Uma escola democrática é muito mais do que um modelo de gestão democrático. É uma decisão estratégica para a democratização da sociedade, um processo em que a educação joga um papel-chave enquanto instituição social. A existência de estruturas e poderes democráticos dentro da escola não substitui a democratização das políticas educativas no seu todo, incluindo currículo, programas, métodos, vias de ensino, avaliação, relações laborais e relações hierárquicas dentro do sistema educativo.
No entanto, a escola democrática não é possível sem a partilha de poder dentro do espaço da escola, ou seja, sem um modelo de gestão que acompanhe o objetivo social da educação. “Só o poder de decidir confere pleno sentido às práticas de governo democrático das escolas, rompendo com encenações participativas”, escreveu Licínio Lima.
A participação no exercício de tomada de decisões dentro da escola pressupõe que as suas estruturas de direção não se limitam a ser correias de transmissão do ministério. Noutras palavras, pressupõe autonomia, que não deve ser confundida com autossuficiência nem com isolamento. Entendida como exercício de cidadania, essa participação é fundamental para a educação cívica dos jovens.
É inútil chorar lágrimas de crocodilo sobre o “divórcio dos jovens com a política” enquanto vedamos o acesso à prática da democracia na única instituição em que todos passamos pelo menos 12 anos da nossa vida. Se, do primeiro ano ao 12.o, o espaço de decisão própria dos alunos é reduzido ao mínimo, o que lhes transmitimos não passam de eufemismos de liberdade e emancipação. Uma escola onde os jovens não têm uma palavra a dizer sobre a sua vida serve mais para alimentar praxes universitárias do que para educar cidadãos críticos e conscientes.
A democracia precisa de espaço para respirar. A introdução de lógicas gestionárias na administração dos serviços públicos, herança neoliberal que a austeridade não despreza, permitiu a circulação de valores e padrões do privado no sistema público. Conceitos como “liderança unipessoal”, “competição” e “concorrência” ou excessivas preocupações com “resultados”, “comparabilidade” e “avaliação externa e interna” estão mais adaptados ao léxico do mercado educacional e asfixiam a escola pública.

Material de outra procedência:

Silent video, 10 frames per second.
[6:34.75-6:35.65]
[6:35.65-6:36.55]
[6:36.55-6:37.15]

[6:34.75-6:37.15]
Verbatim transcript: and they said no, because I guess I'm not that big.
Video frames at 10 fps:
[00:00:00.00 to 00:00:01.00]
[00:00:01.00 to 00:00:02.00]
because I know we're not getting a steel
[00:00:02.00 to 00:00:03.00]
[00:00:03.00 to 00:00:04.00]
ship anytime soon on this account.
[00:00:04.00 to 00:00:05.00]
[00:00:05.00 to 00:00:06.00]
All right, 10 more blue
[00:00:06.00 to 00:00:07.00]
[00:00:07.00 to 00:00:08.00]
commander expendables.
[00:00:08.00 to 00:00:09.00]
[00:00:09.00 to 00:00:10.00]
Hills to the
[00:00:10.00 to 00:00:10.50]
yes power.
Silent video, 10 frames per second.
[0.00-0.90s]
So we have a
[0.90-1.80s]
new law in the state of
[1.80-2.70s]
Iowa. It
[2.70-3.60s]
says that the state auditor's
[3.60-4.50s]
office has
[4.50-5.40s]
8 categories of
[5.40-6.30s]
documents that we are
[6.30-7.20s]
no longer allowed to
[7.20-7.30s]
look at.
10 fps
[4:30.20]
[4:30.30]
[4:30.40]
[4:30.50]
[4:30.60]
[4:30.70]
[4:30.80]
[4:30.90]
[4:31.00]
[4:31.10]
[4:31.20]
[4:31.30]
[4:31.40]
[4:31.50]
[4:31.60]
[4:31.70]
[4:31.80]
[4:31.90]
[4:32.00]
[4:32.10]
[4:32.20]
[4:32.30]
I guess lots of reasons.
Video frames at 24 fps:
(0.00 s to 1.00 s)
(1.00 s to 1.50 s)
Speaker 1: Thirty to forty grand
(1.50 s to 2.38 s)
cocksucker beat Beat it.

O alargamento da escolaridade obrigatória veio confrontar-se com estes novos modelos de “administração escolar”, dando muitas vezes origem a modelos híbridos, marcados pelas práticas de resistência ou de adesão de cada escola em relação “às regras” do sistema. A centralização do poder levou ao esvaziamento da participação, ao mesmo tempo que as políticas educativas se tornavam mais conservadoras.
Como resultado, em vez de caminhar para a igualdade e democratização da educação, temos hoje mecanismos democráticos mais frágeis e casuísticos que tornam a mínima prática democrática dentro da escola numa coisa facultativa ou num exercício de resistência – isto apesar de as escolas terem ao seu dispor mais instrumentos e potencialidades tecnológicas do que nunca.
Os desafios da democratização da educação e da escola pública têm muito mais a ver com a sociedade que queremos construir do que com regressos ao passado. Não sendo suficiente, é indispensável democratizar as estruturas e poderes dentro da escola. Mas não há modelos intemporais e estanques de gestão democrática, sob pena de não defendermos mais do que um slogan. Tendo esta ideia como ponto de partida, onde queremos chegar?